Associado ao facto de este grupo ter, por si só, maior probabilidade de desenvolver sintomas mais graves, quando infetado com Covid-19, verificou-se que, devido precisamente à pandemia, a diabetes foi deixada para segundo plano. “Em Portugal, durante o período de quarentena obrigatória, estima-se que entre 10 a 20 mil pessoas não conseguiram ter acesso a um diagnóstico e intervenção precoces, que é aquilo que mais permite evitar complicações e internamentos”, explica José Manuel Boavida. Milhares de consultas e tratamentos foram adiados, o que, a médio prazo, pode ter consequências graves na saúde destes doentes: problemas de visão que podem levar à cegueira, enfartes, acidentes vasculares cerebrais e mortes motivadas por doenças crónicas. “Tudo isto é resultado da restrição dos recursos de saúde para as situações urgentes não Covid-19 e da diminuição do acompanhamento continuado de que as doenças crónicas como esta necessitam”, afirma o médico.

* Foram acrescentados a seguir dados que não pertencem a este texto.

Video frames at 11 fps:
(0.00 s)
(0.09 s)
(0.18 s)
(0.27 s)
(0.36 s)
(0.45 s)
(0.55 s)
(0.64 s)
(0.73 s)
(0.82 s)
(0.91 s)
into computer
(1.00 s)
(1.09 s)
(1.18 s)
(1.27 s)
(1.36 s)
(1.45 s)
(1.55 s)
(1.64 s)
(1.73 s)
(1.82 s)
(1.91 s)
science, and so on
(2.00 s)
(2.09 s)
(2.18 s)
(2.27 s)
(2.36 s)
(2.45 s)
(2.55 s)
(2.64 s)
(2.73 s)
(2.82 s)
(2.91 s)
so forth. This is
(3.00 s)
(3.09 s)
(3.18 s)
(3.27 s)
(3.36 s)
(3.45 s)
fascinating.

No final de junho, o Governo voltou a incluir a diabetes no regime excecional de proteção de imunodeprimidos e doentes crónicos, que prevê que as pessoas com doenças crónicas podem justificar a falta ao trabalho mediante declaração médica “desde que não possam desempenhar a sua atividade em regime de teletrabalho”. Além disso, também têm direito a trabalhar remotamente sempre que as condições de segurança não estejam devidamente acauteladas no local de trabalho. Antes disso, os diabéticos e hipertensos tinham sido excluídos desse regime, numa retificação publicada em Diário da República, no início de maio.
O médico considera, contudo, que o apoio aos doentes com diabetes, assim como às pessoas com outras doenças crónicas, devia ter sido mais ativo. “O Serviço Nacional de Saúde não podia ter ficado refém da Covid-19. Mesmo que na fase inicial de pânico, isso possa ter sido compreensível, a partir de maio era óbvio o que se estava a passar”, afirma José Manuel Boavida.
Acompanhar os doentes é a chave
Através da linha de atendimento telefónico criada pela APDP durante o estado de emergência, para prestar aconselhamento especializado aos doentes com diabetes, a Associação identificou várias situações de pessoas que não se dirigiram aos serviços de urgência com medo de ficarem infetadas. Como era essencial serem vistas, a APDP ajudava no encaminhamento para os serviços de urgência, tendo em conta a gravidade dos casos. “Foram referenciadas situações de acidente vascular cerebral, descolamento de retina e feridas graves nos pés que poderiam culminar em amputações”, esclarece o médico.
Ao londo dos últimos meses, vários doentes iniciaram a insulinoterapia à distância, com os profissionais da APDP, através de consultas de telemedicina. “Tivemos o caso de uma criança de três anos, com diagnóstico recente de diabetes tipo 1, e que foi acompanhada por uma pediatra, enfermeira e nutricionista do Departamento de Crianças e Jovens, que fizeram a avaliação da situação, ensinaram o procedimento da insulinoterapia e monitorizaram o estado de saúde da criança, tudo através de meios digitais”, conta José Manuel Boavida.
Também houve acompanhamento para doentes com diabetes diagnosticados com Covid-19, conseguindo evitar-se, muitas vezes, o recurso aos serviços de urgência ou a internamentos. ” A APDP manteve, diariamente, o contacto telefónico com os seus doentes, tendo aumentado o número de linhas disponíveis e a nossa farmácia passou, também, a fazer distribuição domiciliária de medicamentos depois de autorizada pelo INFARMED”, explica.
O trabalho desenvolvido pela APDP nos últimos meses foi destacado pela Organização Mundial de Saúde, no relatório “Garantir os cuidados centrados nas pessoas com diabetes durante a pandemia da Covid-19 – experiências de Portugal”, tendo sido referido como um exemplo de boas práticas na Europa.